Pre-caucus notes from Iowa.

Council Bluffs, Iowa – “I’m going to need your help,” said a young woman, approaching me from the side and failing to notice my press pass. “The governor is going to be coming out in a minute, and I need some people to get the crowd going.”

I apologized and told her I wasn’t going to be able to do anything for her. “Whoops!” She moved away to find help in another part of the crowd of 300 or so that had gathered on a frigid evening in West Des Moines to see and cheer Mitt Romney.

Romney’s rally, one of several that day, appeared a success. Typically, the campaign had chosen a venue a bit too small for the crowd, which generates more excitement — and they seemed very enthusiastic, for Republicans. Afterward, I scrambled to talk to as many regular Iowans as possible — people who were caucusing, and who were not with the campaign. I first approached a young man whose name was Mark Neville.

“Actually, my dad and I drove out from Salt Lake to volunteer,” he said. He had made 50 phone calls for Romney during the day.

I asked another youngster if he was going to caucus — “Sorry, I’m here from Miami.”

I guessed that many of the young people were volunteers, so I began targeting middle-aged and elderly men and women.

“Sorry, I’m from Illinois.”

“Arizona.”

“Missouri.”

“Kansas.”

By the time I found an actual Iowan, I had approached seven non-Iowans at random.

“I’ve been for Romney for about a year,” said Steve Faux, a 55-year-old from Clive, a close-in suburb of Des Moines. “I feel he’s the most competent leader running for president right now. He has a long history of solving problems and he has strong conservative values.” After Faux, I found Ralph Watts, a Republican state representative from Adel who is backing Romney. By then, the crowd had mostly dissipated, except for reporters with that hungry look in their eyes, searching out more caucus goers.

Just how many Iowans had been there, anyway? How much of the cheering was from out-of-state volunteers?

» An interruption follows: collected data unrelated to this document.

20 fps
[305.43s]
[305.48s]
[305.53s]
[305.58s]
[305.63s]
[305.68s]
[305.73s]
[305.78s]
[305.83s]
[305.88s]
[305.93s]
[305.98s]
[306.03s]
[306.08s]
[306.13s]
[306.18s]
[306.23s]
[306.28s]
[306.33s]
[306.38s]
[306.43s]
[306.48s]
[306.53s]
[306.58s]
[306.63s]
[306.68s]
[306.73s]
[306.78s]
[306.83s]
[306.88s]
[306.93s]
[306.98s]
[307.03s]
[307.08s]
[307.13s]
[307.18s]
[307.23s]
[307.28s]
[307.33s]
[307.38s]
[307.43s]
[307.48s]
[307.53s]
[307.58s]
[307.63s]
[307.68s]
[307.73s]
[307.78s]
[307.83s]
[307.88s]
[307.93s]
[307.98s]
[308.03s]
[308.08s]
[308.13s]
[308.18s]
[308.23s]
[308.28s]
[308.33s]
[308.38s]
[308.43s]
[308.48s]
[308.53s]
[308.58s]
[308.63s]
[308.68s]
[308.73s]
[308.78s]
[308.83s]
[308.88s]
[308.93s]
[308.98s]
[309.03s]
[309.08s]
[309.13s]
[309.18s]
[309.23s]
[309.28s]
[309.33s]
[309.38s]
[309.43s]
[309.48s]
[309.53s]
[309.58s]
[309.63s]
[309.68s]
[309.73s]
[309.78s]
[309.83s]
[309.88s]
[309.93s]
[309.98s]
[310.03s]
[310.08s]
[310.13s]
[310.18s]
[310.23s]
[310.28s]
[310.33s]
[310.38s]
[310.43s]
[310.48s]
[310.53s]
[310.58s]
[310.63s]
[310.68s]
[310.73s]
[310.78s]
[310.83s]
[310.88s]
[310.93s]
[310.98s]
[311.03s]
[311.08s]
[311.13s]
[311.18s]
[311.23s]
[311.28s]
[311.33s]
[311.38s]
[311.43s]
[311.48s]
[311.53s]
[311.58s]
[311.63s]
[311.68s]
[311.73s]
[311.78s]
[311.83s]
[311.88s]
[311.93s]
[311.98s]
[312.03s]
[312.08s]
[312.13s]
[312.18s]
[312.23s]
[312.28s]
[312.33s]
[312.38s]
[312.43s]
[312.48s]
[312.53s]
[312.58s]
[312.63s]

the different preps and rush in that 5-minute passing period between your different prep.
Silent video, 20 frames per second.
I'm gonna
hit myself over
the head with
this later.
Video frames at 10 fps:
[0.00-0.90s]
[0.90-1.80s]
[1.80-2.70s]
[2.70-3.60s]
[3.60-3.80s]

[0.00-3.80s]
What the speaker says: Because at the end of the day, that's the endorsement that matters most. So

This problem was not limited to Republicans by any means, even if their voters are more depressed about their choices. After hitting a relatively unenthusiastic joint appearance by Bill and Hillary Clinton (who showed up half an hour late), I rushed to an Obama rally to catch the tail end at Hoover High School. In the parking lot, the license plates were from Maryland, California, Minnesota, Missouri, Illinois — and yes, there were several from Iowa, too.

Inside, it took four tries before I met an Iowan, 18-year-old Amanda Hicks, who attends Hoover. She remained undecided.

I asked her, if she were to pick Obama, why would it be?

“I think that he can unite people better than anyone else,” she said.

And theoretically, why would you choose Hillary?

“I don’t know.”

At her rally in Des Moines’s Historical Society building, Hillary Clinton was clearly tired. Her rhetorical style, which had improved over the course of the campaign, had returned to what it once was — a back-and forth between a bedtime story and angry shouting, complete with the same repetitive hand gestures. Her act had been preceded by a young male staffer who did everything he could to kill the crowd’s ardor.

Still, she took a page from Ronald Reagan’s playbook of 1980, when he lamented the “malaise” of the Carter years. “After seven years, there is this sense of fatalism that has affected us,” she said. “But I don’t believe it. Since when did America become the ‘can’t-do’ nation?”

A few notes for tonight’s caucus:

Democratic turnout will far outstrip Republican. A local reporter in Council Bluffs put it this way: “The Republicans are saying, ‘What’s the best of a bad choice?’ The Democrats are saying, ‘We have a lot of good choices, which one do we pick?’”

Good weather may help Hillary turn out older women, but bad weather would have been much more harmful to Edwards, who dominates the rural areas. The evening will be cold but clear.

Any success for McCain is unexpected, considering his opposition to ethanol and his relative failure to do anything in the state. The contest for third place is between him and Fred Thompson, who has surged in one poll but continues to lag in others.

As the late polls show, Mike Huckabee is not as dead as the Washington press corps would have you believe. The local news is abuzz with the controversy over anonymous mailings to Evangelical pastors, telling them their tax status will the threatened if they become actively engaged in the caucus. The night before last, Huckabee drew 2,000 people to a rally in West Des Moines — very large by Iowa standards. One huge base of his support is here in western Iowa — the large Dutch Reformed community in the northwest.

But Huckabee’s campaign is also clearly disorganized. Former Iowa House Speaker Brent Siegrist, a Romney backer, told me that he has received four phone calls from Huckabee’s campaign urging him to vote, despite the fact that he told the callers the first time that he will be caucusing for Romney.

— David Freddoso is an NRO staff reporter.